* ABOUT THIS EXERCISE: Exact copy, pictures excluded: reproduce every record below.

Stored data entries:

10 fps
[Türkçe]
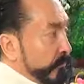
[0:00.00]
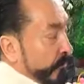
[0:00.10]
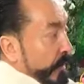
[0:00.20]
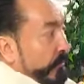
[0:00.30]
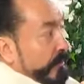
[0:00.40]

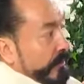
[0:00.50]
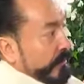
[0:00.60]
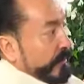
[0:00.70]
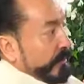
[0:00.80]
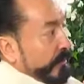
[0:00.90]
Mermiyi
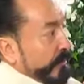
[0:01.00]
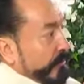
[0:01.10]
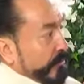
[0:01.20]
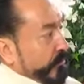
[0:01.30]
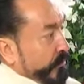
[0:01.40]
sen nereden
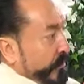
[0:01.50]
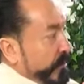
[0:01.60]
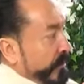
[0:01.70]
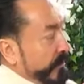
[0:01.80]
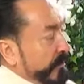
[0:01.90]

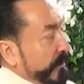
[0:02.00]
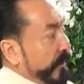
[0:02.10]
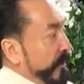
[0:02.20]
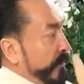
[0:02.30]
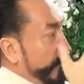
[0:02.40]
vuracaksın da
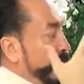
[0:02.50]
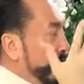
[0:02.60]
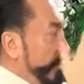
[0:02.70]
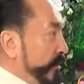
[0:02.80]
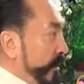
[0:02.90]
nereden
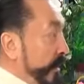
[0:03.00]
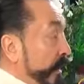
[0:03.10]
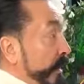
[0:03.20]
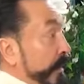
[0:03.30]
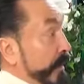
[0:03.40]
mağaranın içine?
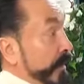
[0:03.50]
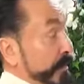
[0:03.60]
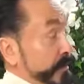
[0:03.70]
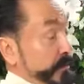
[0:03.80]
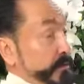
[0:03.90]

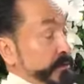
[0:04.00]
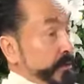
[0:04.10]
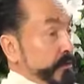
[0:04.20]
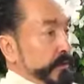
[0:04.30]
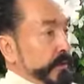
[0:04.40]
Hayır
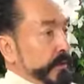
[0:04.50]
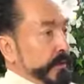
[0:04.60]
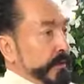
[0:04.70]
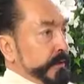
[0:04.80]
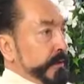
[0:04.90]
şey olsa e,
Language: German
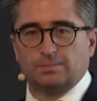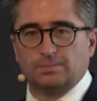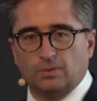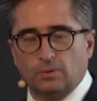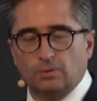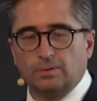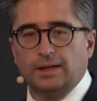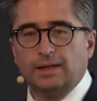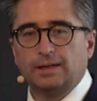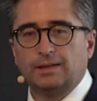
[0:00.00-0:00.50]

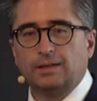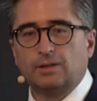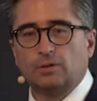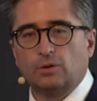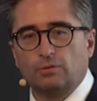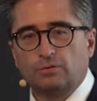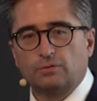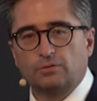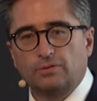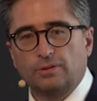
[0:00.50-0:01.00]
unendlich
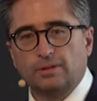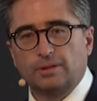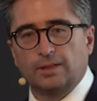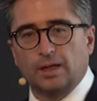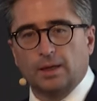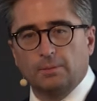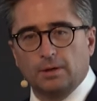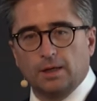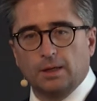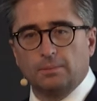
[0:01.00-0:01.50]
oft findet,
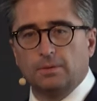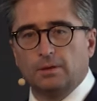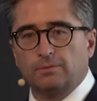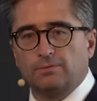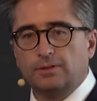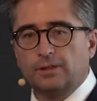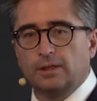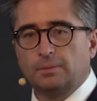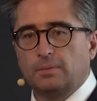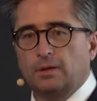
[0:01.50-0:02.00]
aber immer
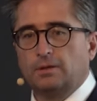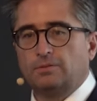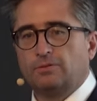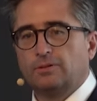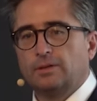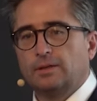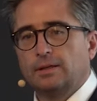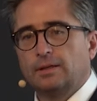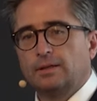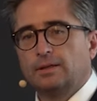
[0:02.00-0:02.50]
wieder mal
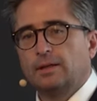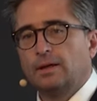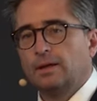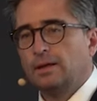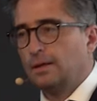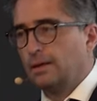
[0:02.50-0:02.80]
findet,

* ANSWER SECTION:
10 fps
[Türkçe]
[0:00.00]
[0:00.10]
[0:00.20]
[0:00.30]
[0:00.40]

[0:00.50]
[0:00.60]
[0:00.70]
[0:00.80]
[0:00.90]
Mermiyi
[0:01.00]
[0:01.10]
[0:01.20]
[0:01.30]
[0:01.40]
sen nereden
[0:01.50]
[0:01.60]
[0:01.70]
[0:01.80]
[0:01.90]

[0:02.00]
[0:02.10]
[0:02.20]
[0:02.30]
[0:02.40]
vuracaksın da
[0:02.50]
[0:02.60]
[0:02.70]
[0:02.80]
[0:02.90]
nereden
[0:03.00]
[0:03.10]
[0:03.20]
[0:03.30]
[0:03.40]
mağaranın içine?
[0:03.50]
[0:03.60]
[0:03.70]
[0:03.80]
[0:03.90]

[0:04.00]
[0:04.10]
[0:04.20]
[0:04.30]
[0:04.40]
Hayır
[0:04.50]
[0:04.60]
[0:04.70]
[0:04.80]
[0:04.90]
şey olsa e,
Language: German
[0:00.00-0:00.50]

[0:00.50-0:01.00]
unendlich
[0:01.00-0:01.50]
oft findet,
[0:01.50-0:02.00]
aber immer
[0:02.00-0:02.50]
wieder mal
[0:02.50-0:02.80]
findet,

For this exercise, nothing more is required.